Thirty years after a man walked into a Community Board 7 meeting to request a toilet at a public park — in Flushing of all places — the city has taken up his project.
John Byas, now 78, said tears came to his eyes when he was informed that the city Parks Department would construct a restroom in the park across from IS 237, at 46-21 Colden St.
“I fought like hell for this,” Byas said on a recent walk toward the grassy strip where the city had already begun digging up the foundation for the johns, which are set to be operational in about three months.
Byas has lived in Flushing since 1974, when the neighborhood was a different place.
Where the handball and basketball courts, baseball diamonds and community garden now sit across from the school there was once a patch of untamed foliage.
According to Byas, it served little function besides a dumping ground for criminals who wanted to get rid of evidence.
But by the late 1970s, the sport facilities and garden had all been built.
With one notable omission.
There was no bathroom in the park, and the children who played on the fields and the senior citizens who socialized and toiled in the garden could often not even get into the school across the street, he said, since the doors were locked.
Youngsters would drop trou in the street.
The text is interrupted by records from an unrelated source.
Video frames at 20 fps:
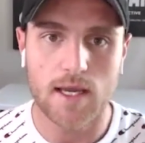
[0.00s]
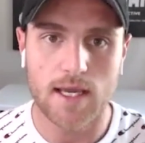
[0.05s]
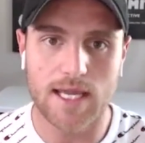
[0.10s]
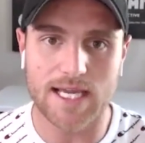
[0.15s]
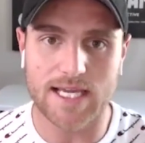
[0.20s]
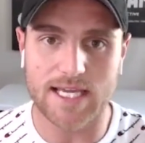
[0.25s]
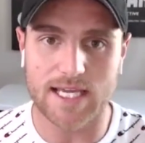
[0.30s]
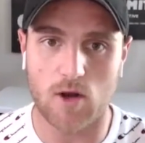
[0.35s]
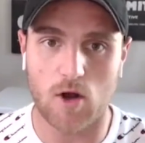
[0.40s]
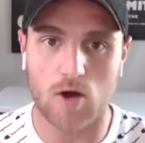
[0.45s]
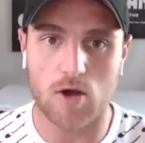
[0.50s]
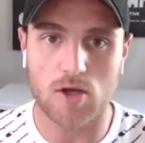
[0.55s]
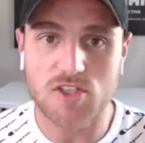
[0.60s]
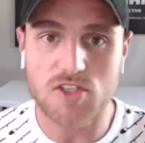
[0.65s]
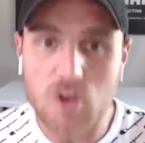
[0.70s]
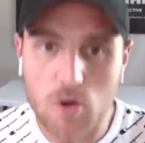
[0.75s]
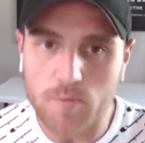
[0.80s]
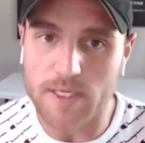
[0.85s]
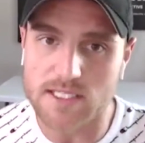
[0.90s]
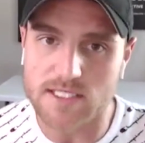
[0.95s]
It can
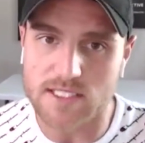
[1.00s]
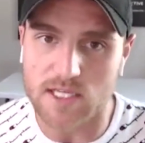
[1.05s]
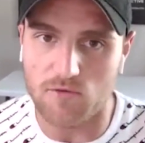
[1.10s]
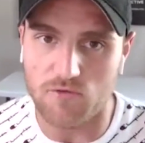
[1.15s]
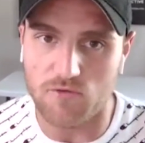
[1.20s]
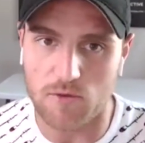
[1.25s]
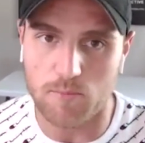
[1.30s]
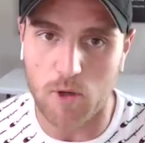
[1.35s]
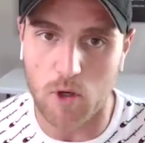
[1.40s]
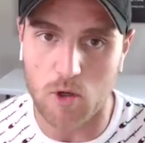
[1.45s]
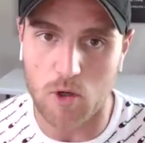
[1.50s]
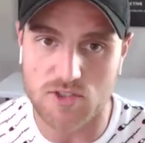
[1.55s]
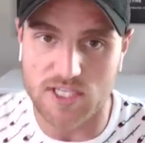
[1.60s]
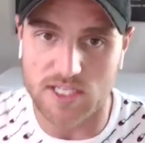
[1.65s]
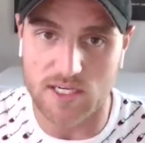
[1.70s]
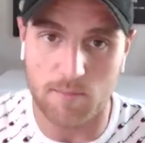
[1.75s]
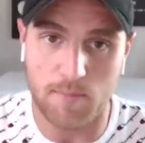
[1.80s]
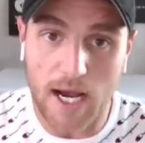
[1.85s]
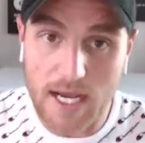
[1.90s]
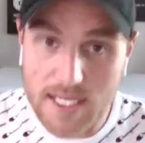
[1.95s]
also be self-imposed
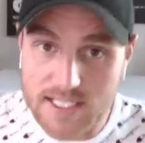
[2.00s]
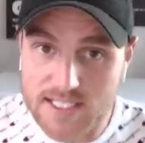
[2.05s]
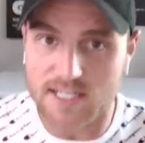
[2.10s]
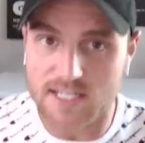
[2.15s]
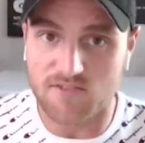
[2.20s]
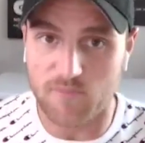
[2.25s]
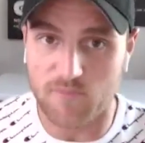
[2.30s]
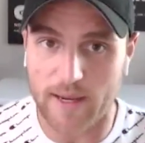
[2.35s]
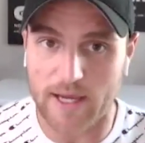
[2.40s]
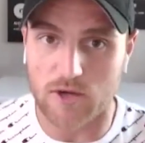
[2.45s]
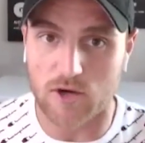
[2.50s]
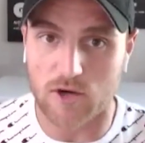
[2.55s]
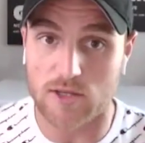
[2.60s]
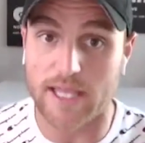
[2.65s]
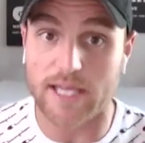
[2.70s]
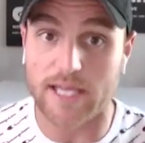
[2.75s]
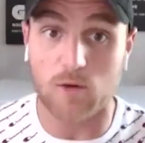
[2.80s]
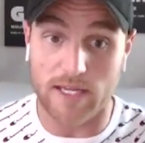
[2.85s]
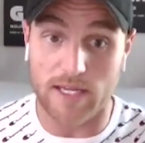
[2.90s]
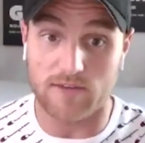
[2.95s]
in a positive manner,
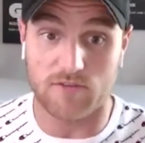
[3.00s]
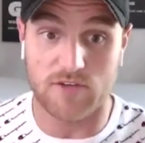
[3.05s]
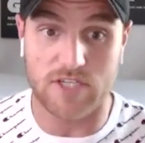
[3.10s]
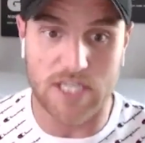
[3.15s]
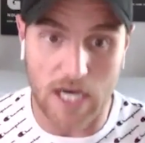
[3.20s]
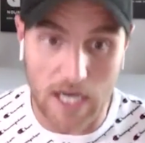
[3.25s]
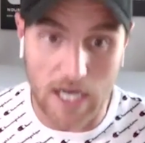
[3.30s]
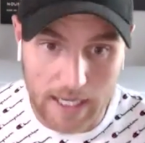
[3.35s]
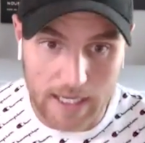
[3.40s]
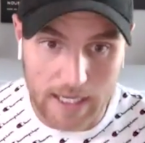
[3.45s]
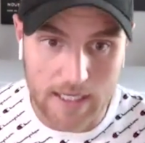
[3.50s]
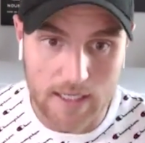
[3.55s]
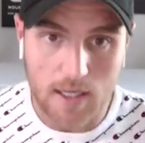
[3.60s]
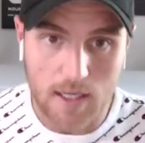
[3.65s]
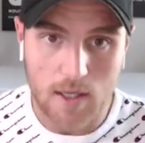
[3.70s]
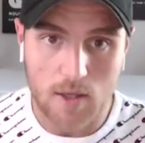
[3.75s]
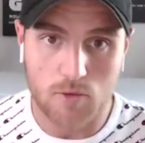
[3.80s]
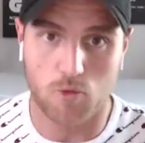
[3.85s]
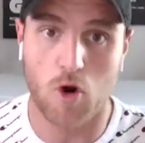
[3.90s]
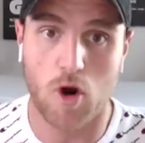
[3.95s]
like we have done
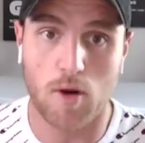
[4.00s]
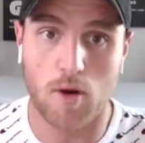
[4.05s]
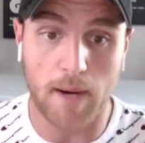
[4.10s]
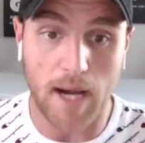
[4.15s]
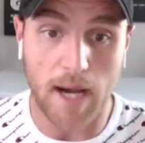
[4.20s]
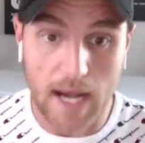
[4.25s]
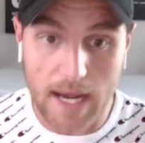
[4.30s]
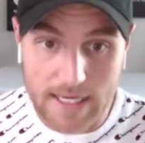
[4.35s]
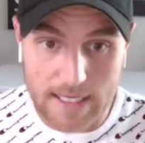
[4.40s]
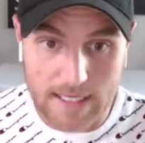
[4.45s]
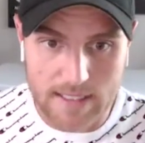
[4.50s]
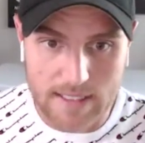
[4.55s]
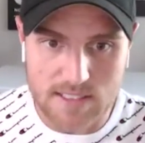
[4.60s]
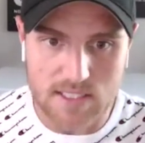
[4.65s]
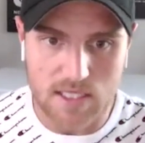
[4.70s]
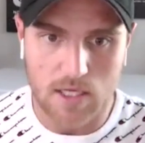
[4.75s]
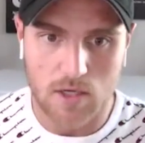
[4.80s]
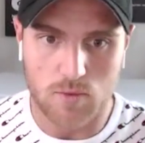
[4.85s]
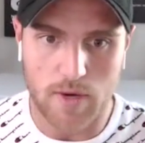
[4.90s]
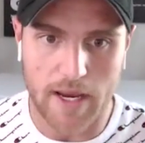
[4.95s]
through our
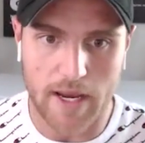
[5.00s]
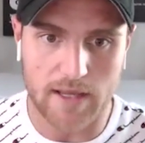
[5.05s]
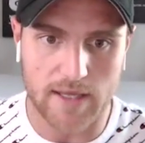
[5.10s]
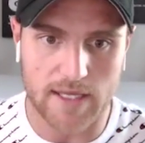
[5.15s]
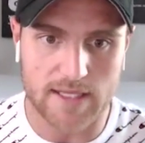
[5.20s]
bodies right?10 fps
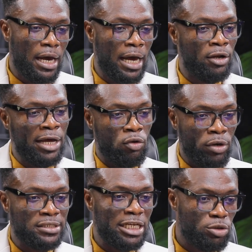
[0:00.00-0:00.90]
I don't
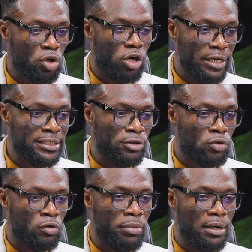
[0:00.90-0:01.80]
know, I stand to be corrected
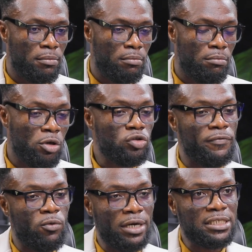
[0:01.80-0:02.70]
though, but most
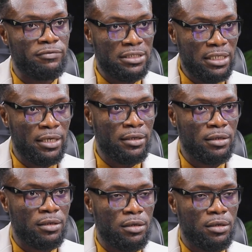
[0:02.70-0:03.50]
of the ones I've seen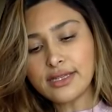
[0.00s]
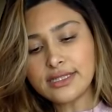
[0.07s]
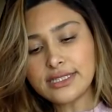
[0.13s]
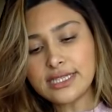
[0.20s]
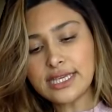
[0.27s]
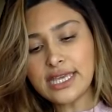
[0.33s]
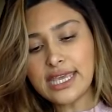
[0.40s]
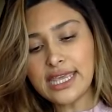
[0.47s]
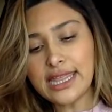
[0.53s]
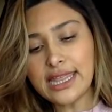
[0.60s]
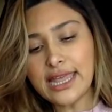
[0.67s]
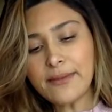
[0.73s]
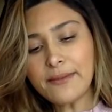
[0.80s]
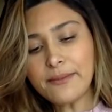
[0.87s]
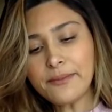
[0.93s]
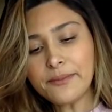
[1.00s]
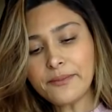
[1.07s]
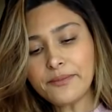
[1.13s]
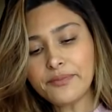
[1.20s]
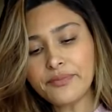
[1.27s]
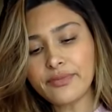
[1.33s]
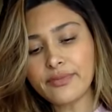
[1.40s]
tequila.
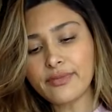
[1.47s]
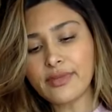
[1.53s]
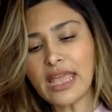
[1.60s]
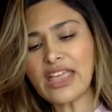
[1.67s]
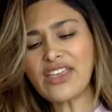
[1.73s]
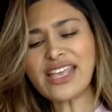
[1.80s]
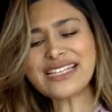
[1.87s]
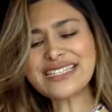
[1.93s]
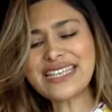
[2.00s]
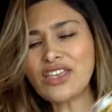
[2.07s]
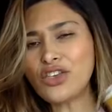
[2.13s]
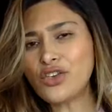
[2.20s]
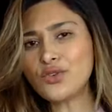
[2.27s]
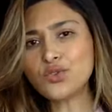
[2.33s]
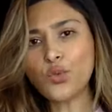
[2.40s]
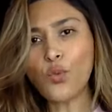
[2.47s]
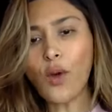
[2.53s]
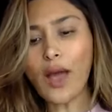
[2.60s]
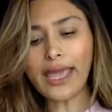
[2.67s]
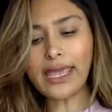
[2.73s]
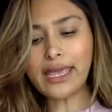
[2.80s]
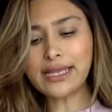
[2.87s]
And you guys can use
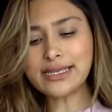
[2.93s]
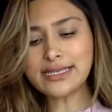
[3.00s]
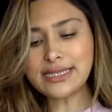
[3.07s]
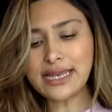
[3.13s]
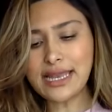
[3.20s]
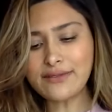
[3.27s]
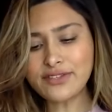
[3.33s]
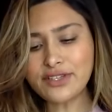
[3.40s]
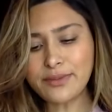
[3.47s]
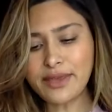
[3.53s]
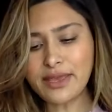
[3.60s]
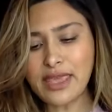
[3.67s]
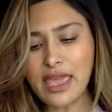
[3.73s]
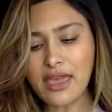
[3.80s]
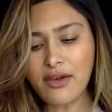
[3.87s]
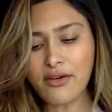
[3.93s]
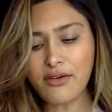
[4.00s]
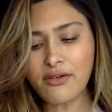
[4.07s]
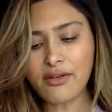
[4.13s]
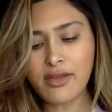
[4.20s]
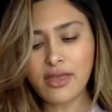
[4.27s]
white, it doesn't have to be añejo.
Older, more modest children would relieve themselves in nearby bushes. From his terrace that overlooks the area, Byas could not help notice even adults and senior citizens relieving themselves in broad daylight.
“This is America in the 21st century!” he said.
Since 1981, the year that a plucky 48-year-old Byas first lobbied for the lavatory, he estimates that he reiterated his concern at least three times annually. That adds up to about 90 speeches.
“In the public session I would get up and say, ‘When am I getting my bathroom?’” Byas said.
He always received the same answer: He would get the bathroom soon, but there was no money just then.
Byas wanted to test that statement.
In 1992, he was elected to the board where he helped decide the budget, which is more like a numbered wish list community boards all over the city put out every year.
Some projects can languish for decades on that list.
“When I got on the board, the bathroom was No. 47,” he said, adding that it had been assigned that number since the 1980s.
Byas sought to move it up, and by 2009 the privy had made its way up to No. 4.
That year, his repeated pleas for a latrine were heard by a Flushing councilman.
The aptly named John Liu, now city comptroller, agreed to dish out $250,000 to build the WC from discretionary funds he enjoyed as a councilman at the time.
The funds were not immediately available, and it took two years for them to work their way through city agencies, culminating in the announcement by Parks two weeks ago that a facility would actually be built.
It will house both boys and girls restrooms — the first containing two toilets and four urinals and the second containing three toilets.
The public toilets will finally provide a basic service to his community, he said, which should not have had to wait through a turn of the century.
Byas said he has been telling many old acquaintances about the new bathroom, some of whom had watched him rally for three decades.
He said their reply is always the same: “Oh, about time.”